**Action item**: Apart from the pictures, every entry below should be repeated exactly.

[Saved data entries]
+ + +

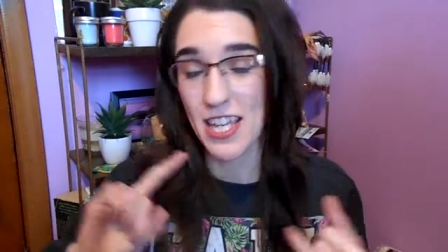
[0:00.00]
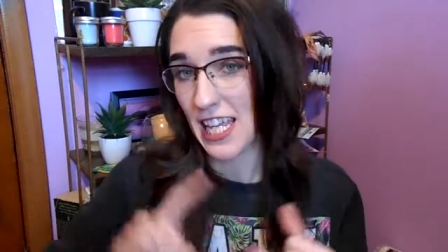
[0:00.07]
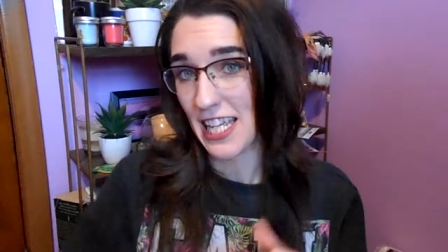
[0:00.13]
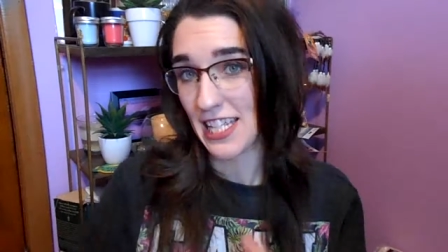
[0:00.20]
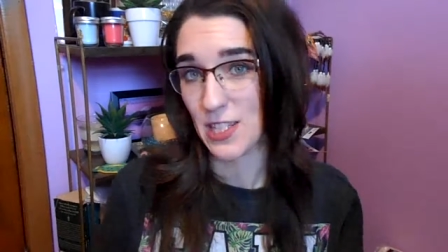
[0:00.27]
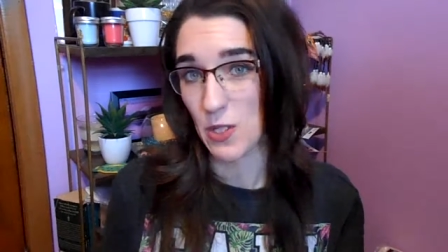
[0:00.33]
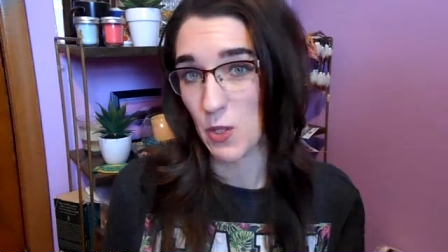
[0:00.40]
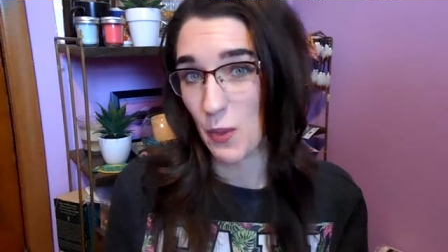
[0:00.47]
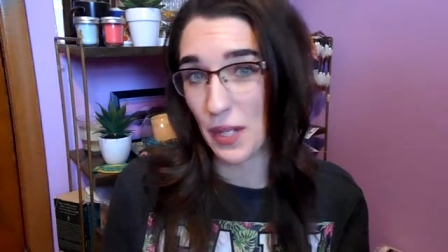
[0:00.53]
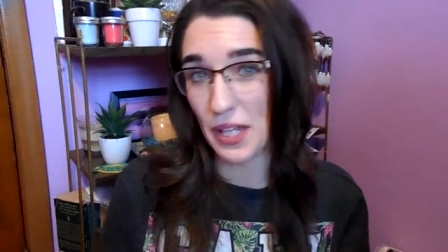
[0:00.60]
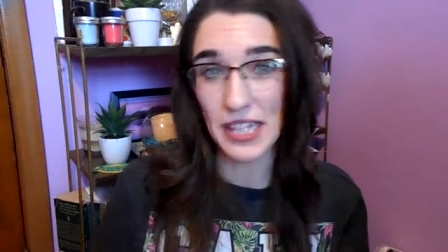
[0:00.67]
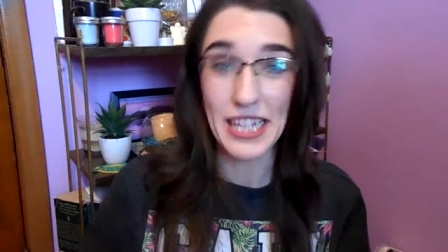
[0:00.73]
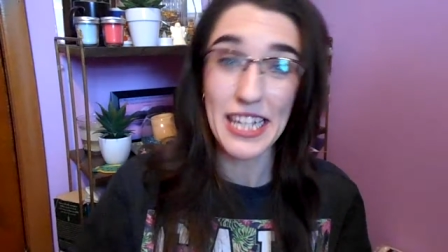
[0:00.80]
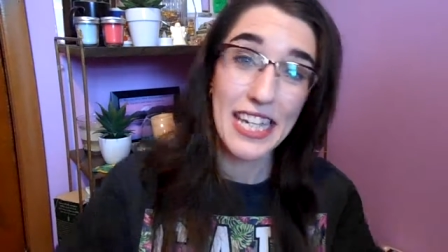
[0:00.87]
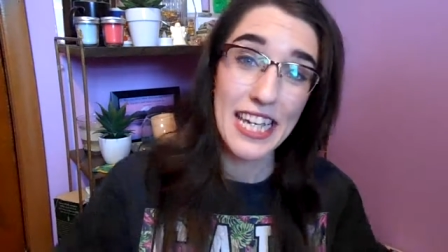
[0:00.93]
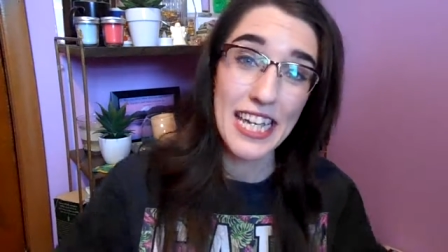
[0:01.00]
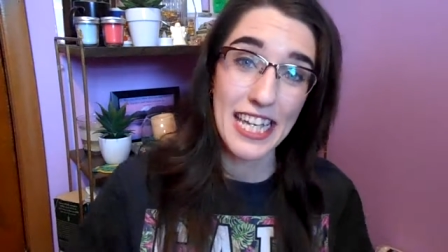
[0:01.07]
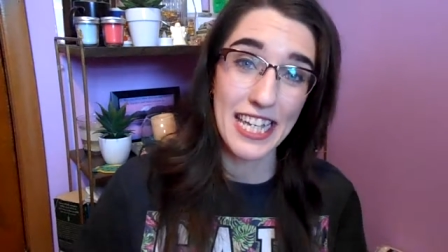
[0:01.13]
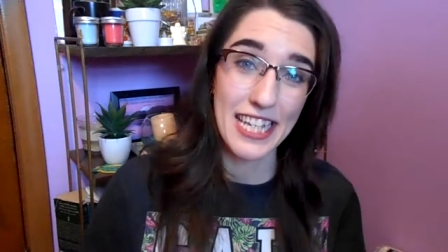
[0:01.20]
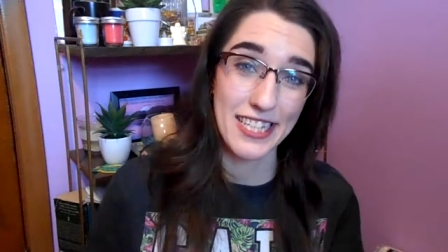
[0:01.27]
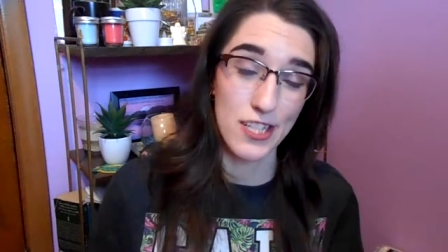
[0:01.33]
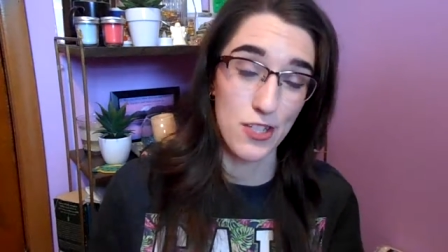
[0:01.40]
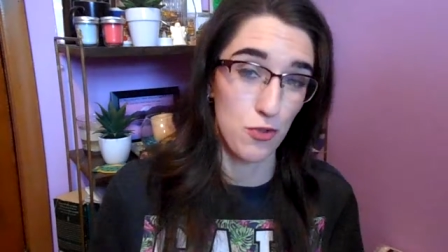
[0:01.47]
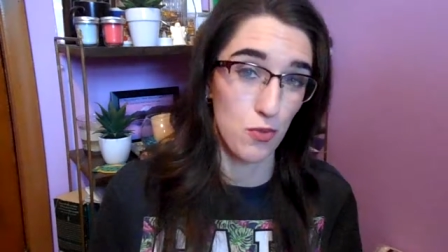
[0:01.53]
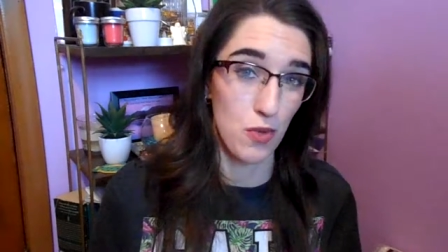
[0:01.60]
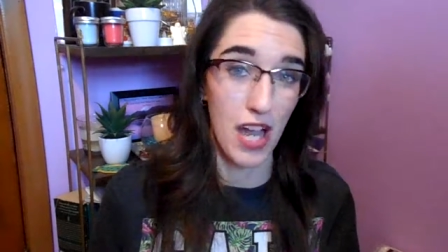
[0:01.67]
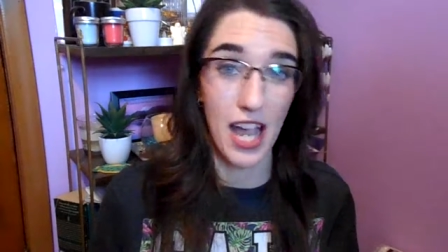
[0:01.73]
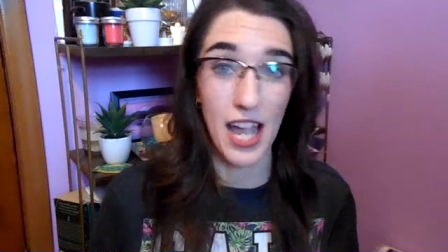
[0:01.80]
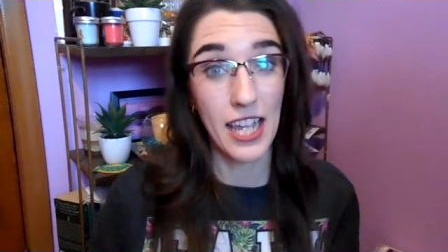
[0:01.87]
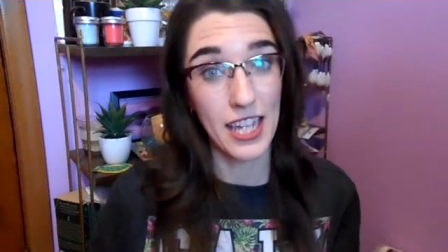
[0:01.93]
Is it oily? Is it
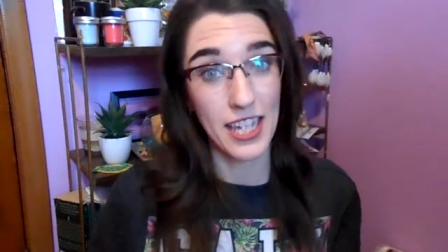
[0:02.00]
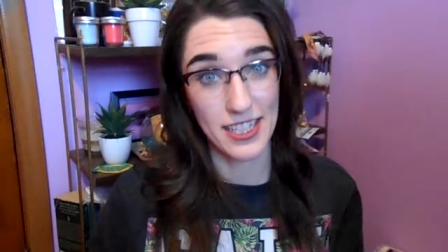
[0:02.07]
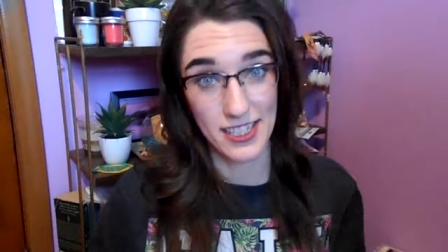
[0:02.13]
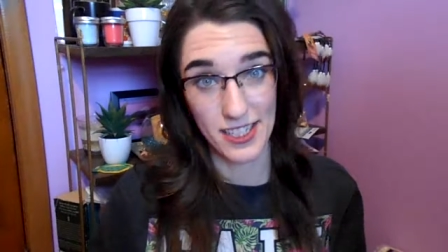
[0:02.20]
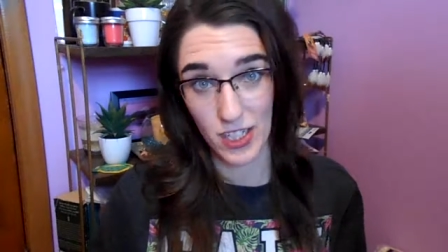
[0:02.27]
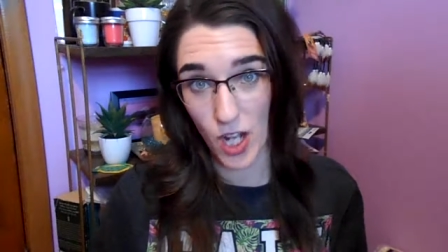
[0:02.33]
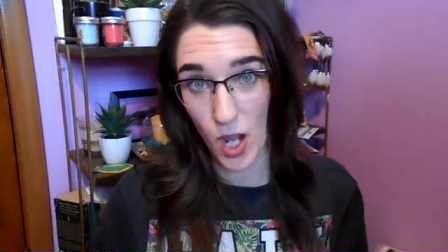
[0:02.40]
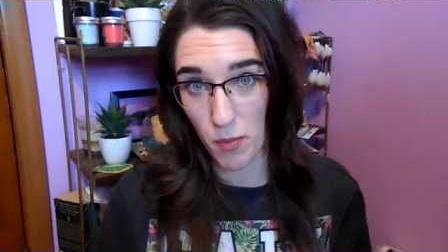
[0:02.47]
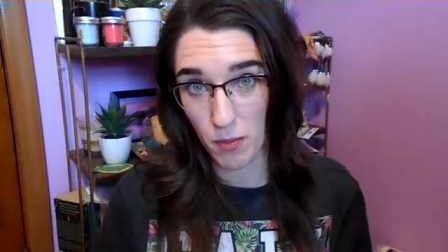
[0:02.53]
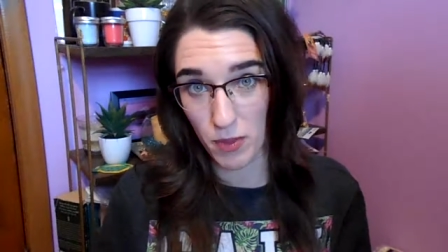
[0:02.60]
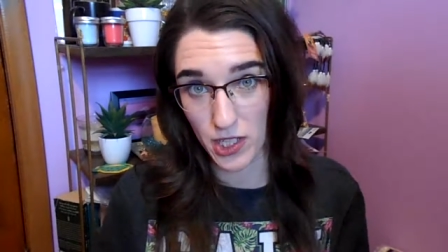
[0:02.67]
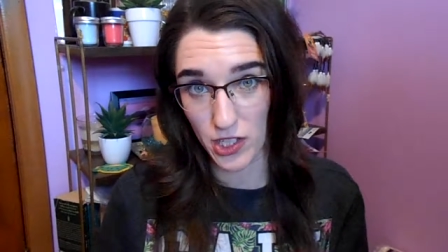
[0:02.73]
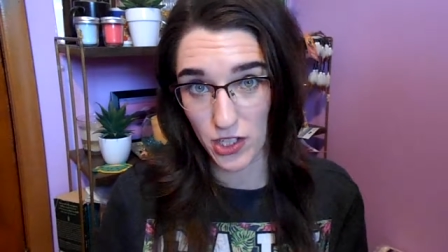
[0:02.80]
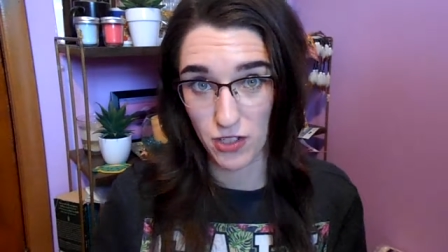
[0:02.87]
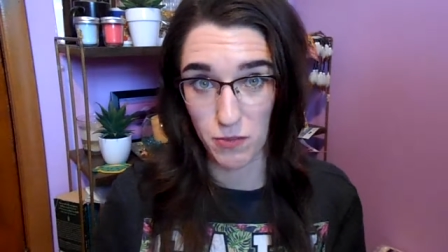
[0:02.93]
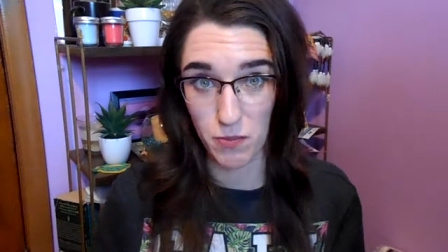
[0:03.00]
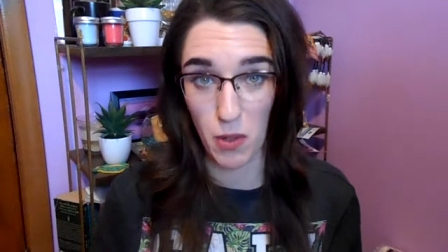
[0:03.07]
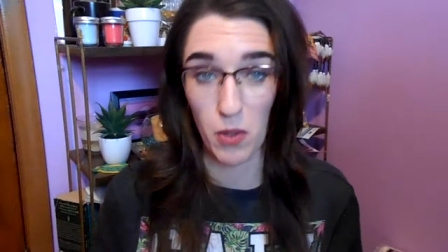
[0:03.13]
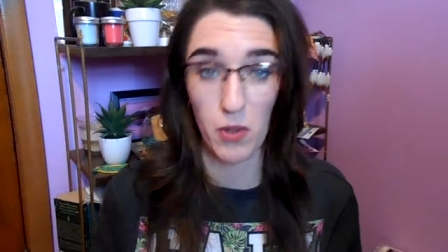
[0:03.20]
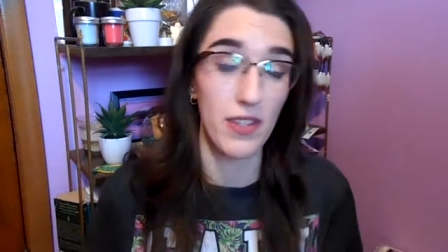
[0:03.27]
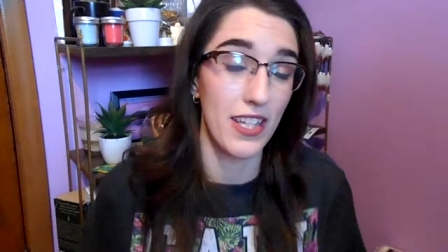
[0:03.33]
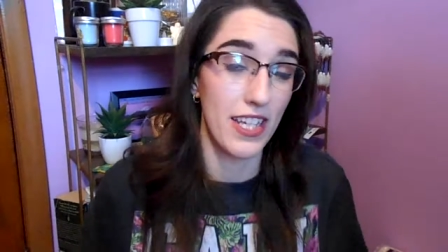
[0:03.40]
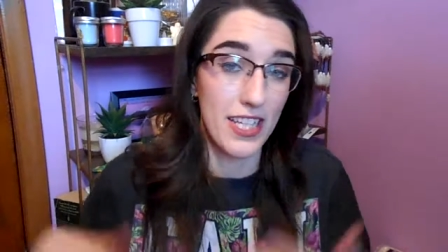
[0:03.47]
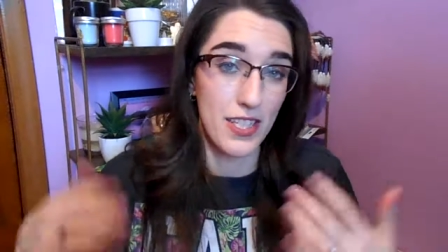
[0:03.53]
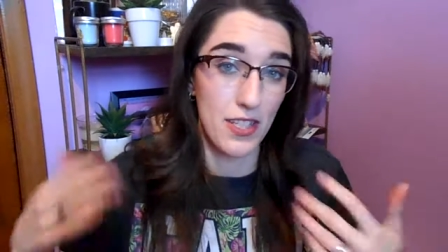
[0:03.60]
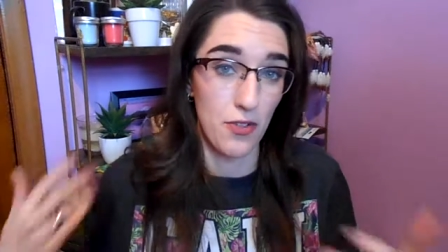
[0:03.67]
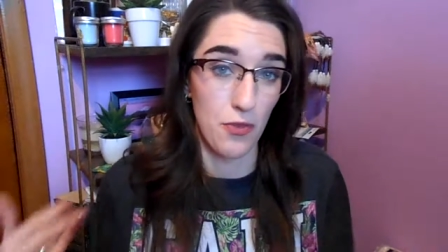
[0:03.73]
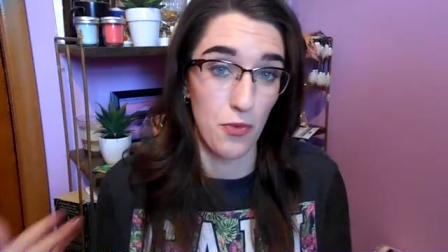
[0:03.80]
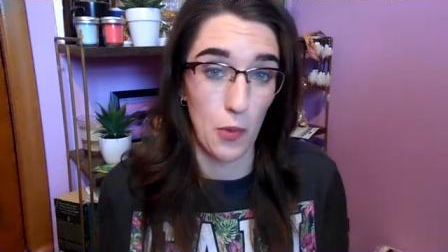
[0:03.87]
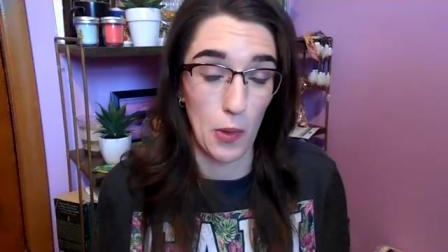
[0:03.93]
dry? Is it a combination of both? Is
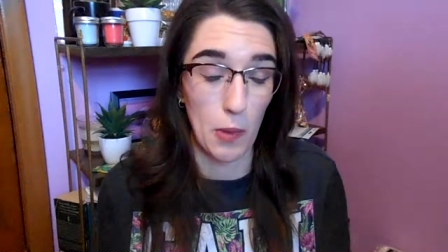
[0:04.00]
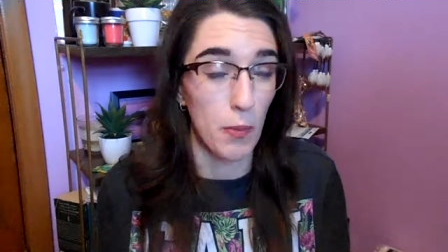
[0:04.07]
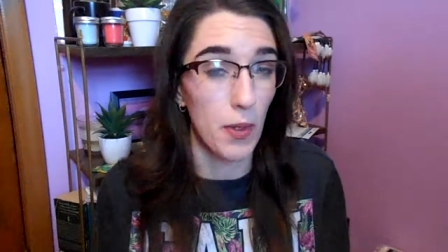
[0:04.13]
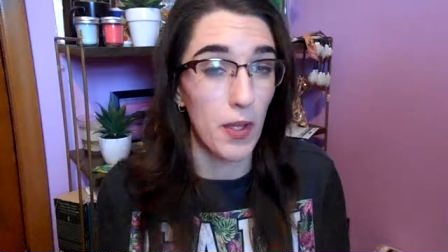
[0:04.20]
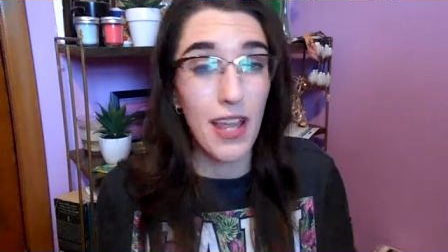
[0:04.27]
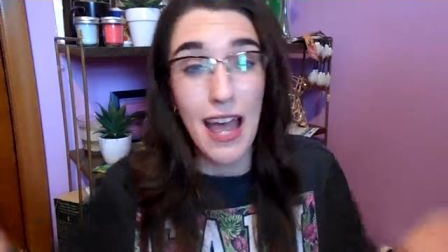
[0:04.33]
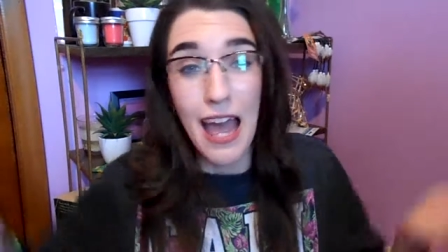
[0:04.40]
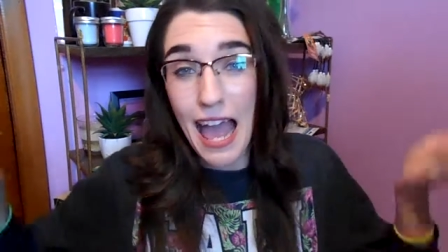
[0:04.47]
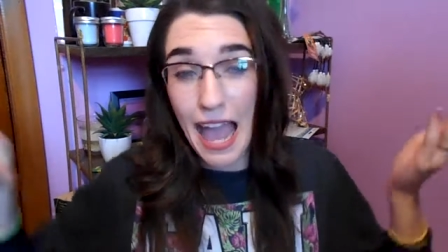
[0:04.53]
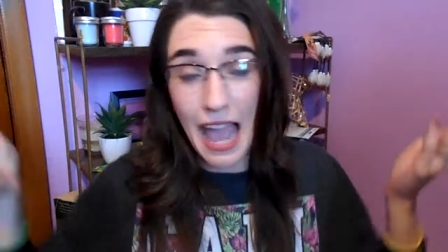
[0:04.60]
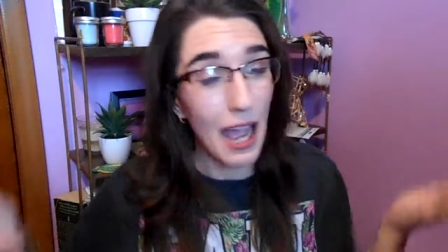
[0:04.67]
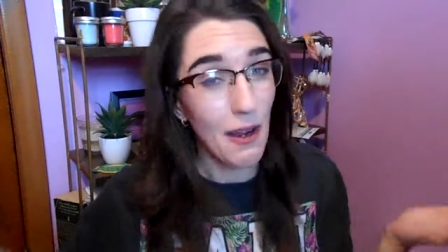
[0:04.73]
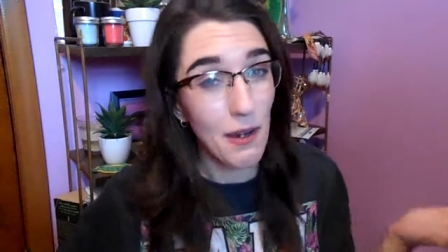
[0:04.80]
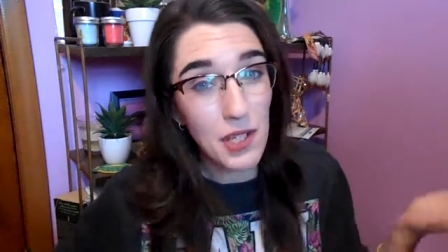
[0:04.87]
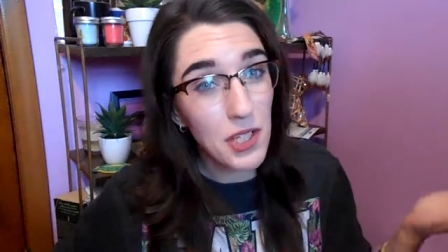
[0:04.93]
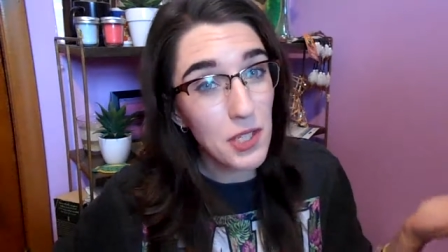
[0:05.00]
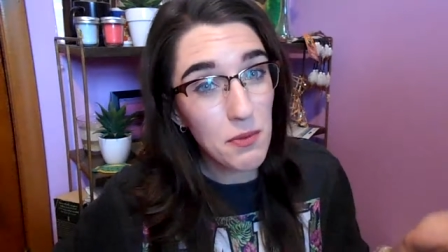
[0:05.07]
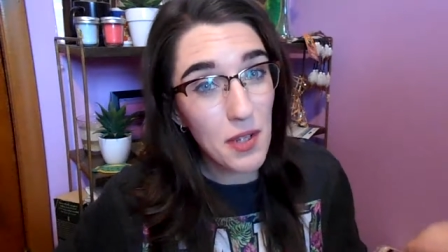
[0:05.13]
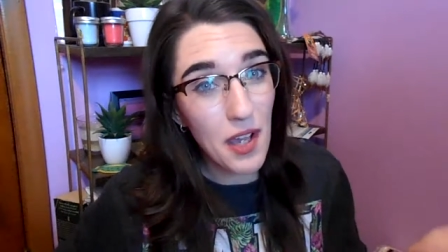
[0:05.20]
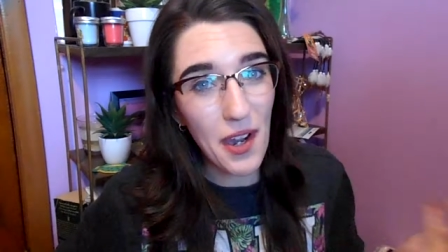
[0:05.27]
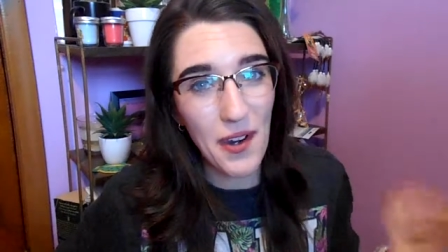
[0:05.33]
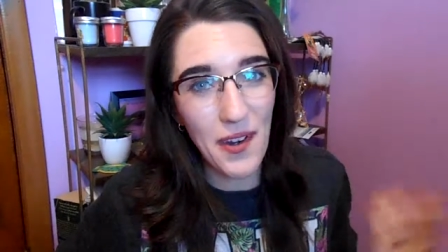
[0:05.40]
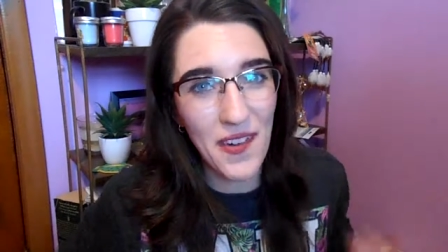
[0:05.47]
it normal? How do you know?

+ + +

**Written solution**:
[0:00.00]
[0:00.07]
[0:00.13]
[0:00.20]
[0:00.27]
[0:00.33]
[0:00.40]
[0:00.47]
[0:00.53]
[0:00.60]
[0:00.67]
[0:00.73]
[0:00.80]
[0:00.87]
[0:00.93]
[0:01.00]
[0:01.07]
[0:01.13]
[0:01.20]
[0:01.27]
[0:01.33]
[0:01.40]
[0:01.47]
[0:01.53]
[0:01.60]
[0:01.67]
[0:01.73]
[0:01.80]
[0:01.87]
[0:01.93]
Is it oily? Is it
[0:02.00]
[0:02.07]
[0:02.13]
[0:02.20]
[0:02.27]
[0:02.33]
[0:02.40]
[0:02.47]
[0:02.53]
[0:02.60]
[0:02.67]
[0:02.73]
[0:02.80]
[0:02.87]
[0:02.93]
[0:03.00]
[0:03.07]
[0:03.13]
[0:03.20]
[0:03.27]
[0:03.33]
[0:03.40]
[0:03.47]
[0:03.53]
[0:03.60]
[0:03.67]
[0:03.73]
[0:03.80]
[0:03.87]
[0:03.93]
dry? Is it a combination of both? Is
[0:04.00]
[0:04.07]
[0:04.13]
[0:04.20]
[0:04.27]
[0:04.33]
[0:04.40]
[0:04.47]
[0:04.53]
[0:04.60]
[0:04.67]
[0:04.73]
[0:04.80]
[0:04.87]
[0:04.93]
[0:05.00]
[0:05.07]
[0:05.13]
[0:05.20]
[0:05.27]
[0:05.33]
[0:05.40]
[0:05.47]
it normal? How do you know?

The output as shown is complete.